Tatoueur, encore et toujours

Le siège de Tatouage & Partage est à Avignon, ville à laquelle Stéphane est resté fidèle (il y tatoue encore, de temps à autre, aujourd’hui). Même si, jusqu’en 2014, il tatouait quelques jours par semaine à Paris, à La Bête Humaine/Atelier 168, sa boutique fondée en 2006, à l’ombre de Beaubourg et à l’orée du quartier du Marais. Mais ce qui devait arriver, arriva : Stéphane s’est installé à demeure à Chaudes-Aigues, en juin 2015. Les lourds travaux engagés deux bonnes années plus tôt sont terminés. Stéphane peut vivre en famille dans une maison emblématique de Chaudes-Aigues, ancienne propriété d’un certain Pierre Raynal, médecin mais aussi et surtout personnalité politique de premier plan : maire de la commune, président du Conseil Général, député du Cantal (comme suppléant de Pompidou, l’enfant du pays devenu Président de la République). Un bon docteur, auteur en 1976 d’un bouquin dont le titre est déjà tout un programme : Cantal, la vie ! Un programme dans lequel se reconnaît un Stéphane Chaudesaigues. Enfin, on suppose… sans trop risquer de se gourer avec un tatoueur qui raconte volontiers ne pas se lasser des paysages cantaliens «  un peu bruts, vierges (…), il y a ici une force qui me plait ». Si, au cours des siècles derniers, beaucoup d’Auvergnats ont quitté ces paysages-là pour rejoindre la capitale, Stéphane Chaudesaigues s’est donc finalement décidé à emprunter le chemin inverse. Un retour aux sources. Sans mauvais jeu de mots. Même si Chaudes-Aigues en compte quelques-unes dont la mythique source du Par, l’une des plus chaudes d’Europe avec ses 82°C naturels !

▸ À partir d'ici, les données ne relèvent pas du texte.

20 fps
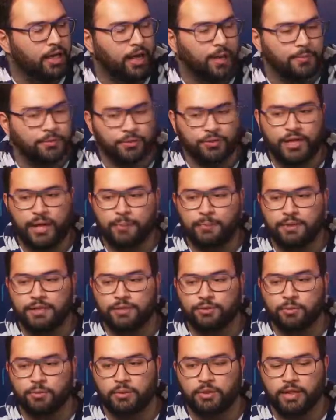So that
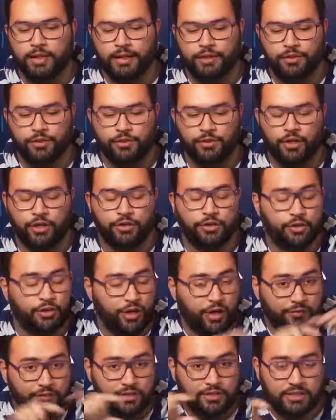piece would be like the
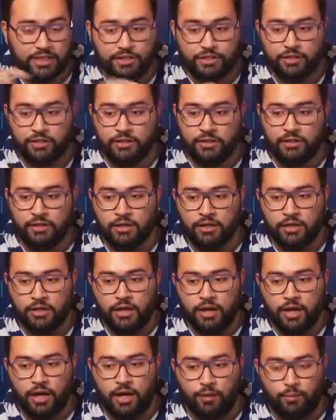conversation
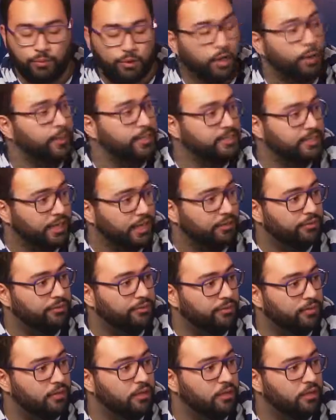row itself.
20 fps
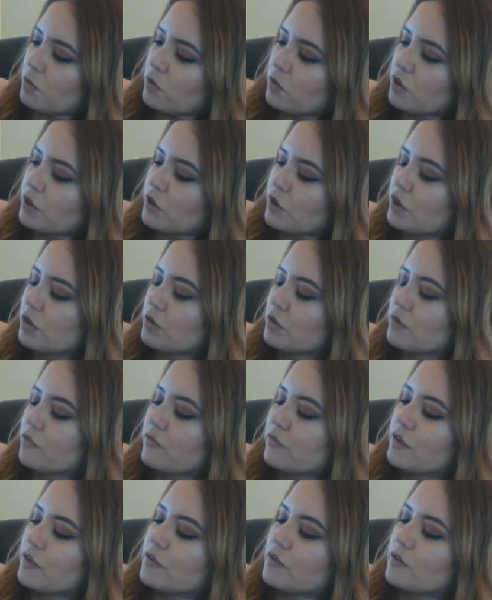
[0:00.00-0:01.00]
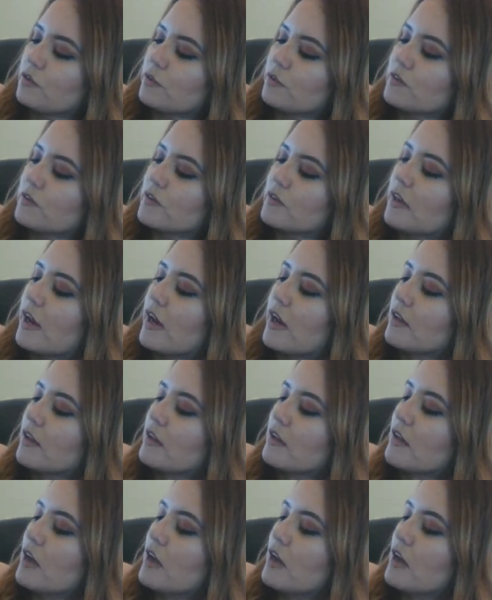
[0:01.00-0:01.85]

poor Gerald felt so sad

À Chaudes-Aigues, Stéphane tatoue toujours, bien évidemment, dans la boutique Graphicaderme, confortablement installée au cœur du village : « J’aime toujours autant le tatouage, je prends toujours autant plaisir à tatouer ». De superbes pièces réalistes, de ces portraits en noir et gris qui ont fait sa renommée, piquées sur des clients qui débarquent parfois de très loin dans ce bout du monde du Cantal. Mais Stéphane Chaudesaigues ne rechigne jamais à tatouer des clients venus de beaucoup plus près, pour de petites premières pièces. « J’ai un atelier dans un village », commente Stéphane, « les gens viennent me voir parce que je suis tatoueur, parce qu’ils veulent leur tatouage : des chiffres romains sur la clavicule, un pissenlit, un signe de l’infini ». Et même s’il s’ « impose d’expliquer » que ces pièces-là « ont été faites, faites et refaites », Stéphane les tatoue et s’en justifie : « C’est vite fait, tu peux le cacher mais c’est du tatouage : tu es tatoué ! ». « Et je comprends ce pissenlit sur lequel on souffle, je comprends ce signe de l’infini », assure Stéphane, « ce sont des symboles puissants ».  Et le tatoueur aujourd’hui cantalien de poursuivre : « Si aujourd’hui on parle de mode dans le tatouage, dans nos sociétés dites modernes, on cherche de l’authentique, du vrai, on a besoin de se raccrocher à quelque chose. Et j’ai finalement le plus grand respect pour ces tatouages qui ont du sens, comme autrefois ceux du bagne ; le tatouage comme rite initiatique, comme nécessité de marquer sa chair, de laisser une trace, une mémoire ». Stéphane Chaudesaigues conclue : « Même si le tatouage peut aujourd’hui paraître galvaudé, son essence reste tribale et, nous tatoueurs, cette graine de shaman, on la possède encore ! ».